• [Data in this exercise]

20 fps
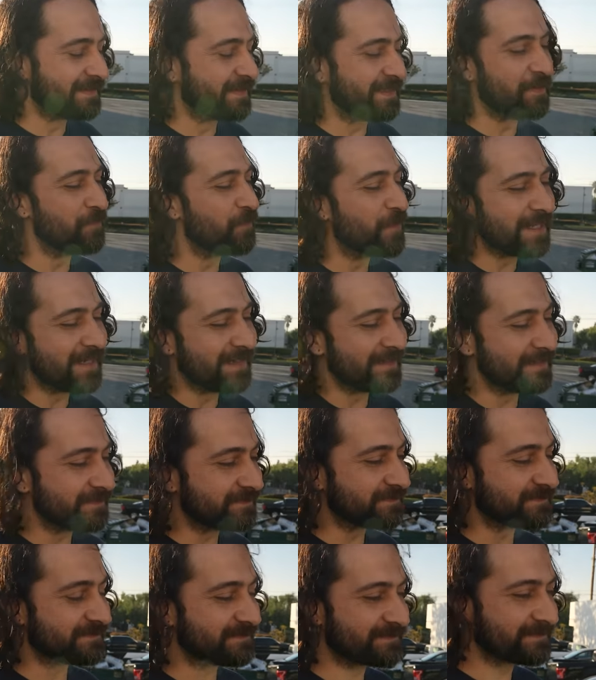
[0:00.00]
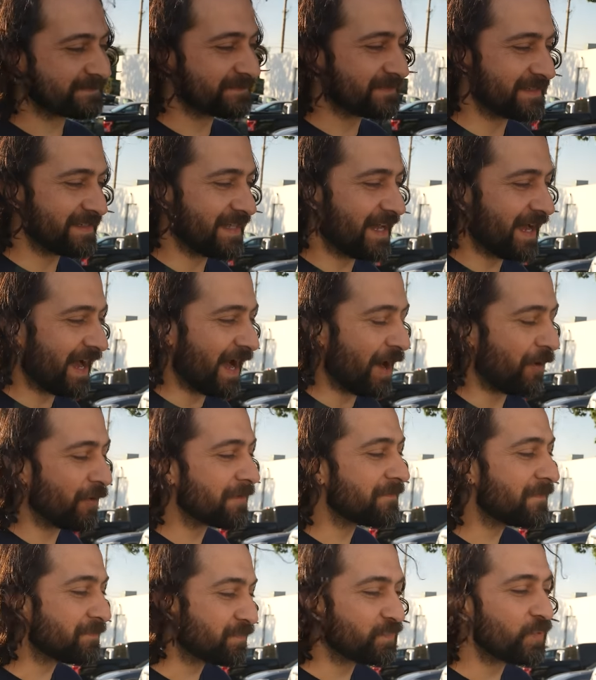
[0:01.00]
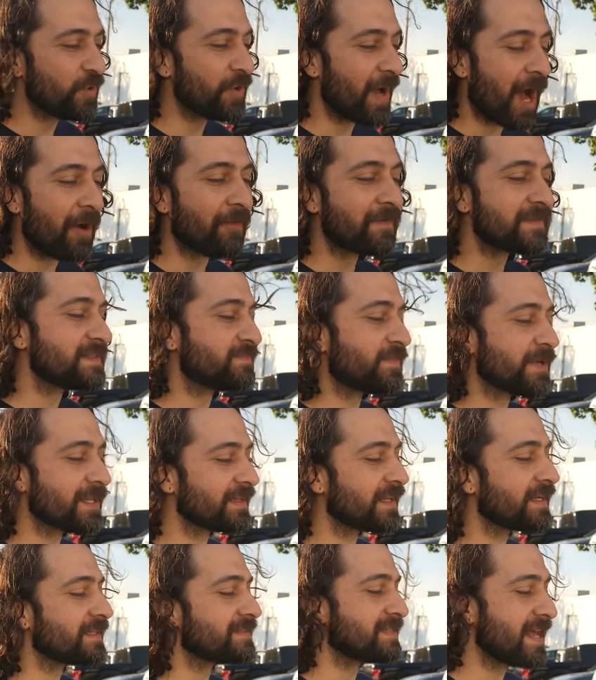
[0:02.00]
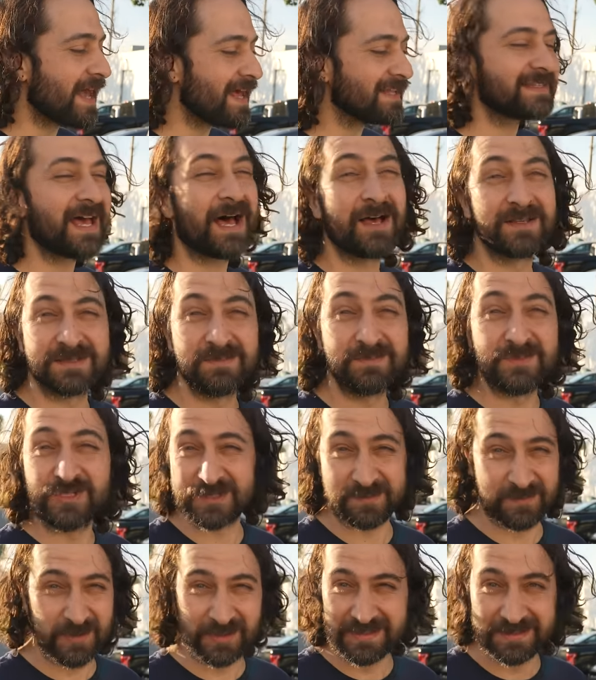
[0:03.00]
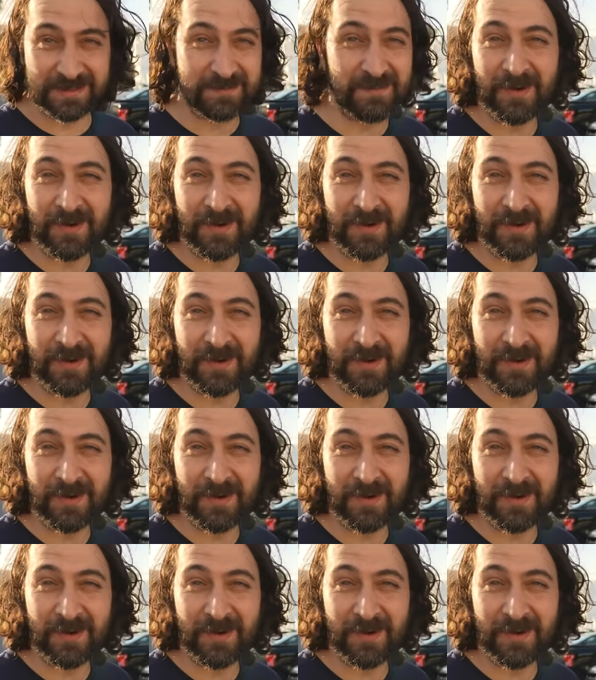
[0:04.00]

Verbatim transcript: it wouldn't, I would have I would have spent like ten thousand just building the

• [Problem to solve] Return the material in full and unaltered, minus its pictures.

• [Exercise answer]
20 fps
[0:00.00]
[0:01.00]
[0:02.00]
[0:03.00]
[0:04.00]

Verbatim transcript: it wouldn't, I would have I would have spent like ten thousand just building the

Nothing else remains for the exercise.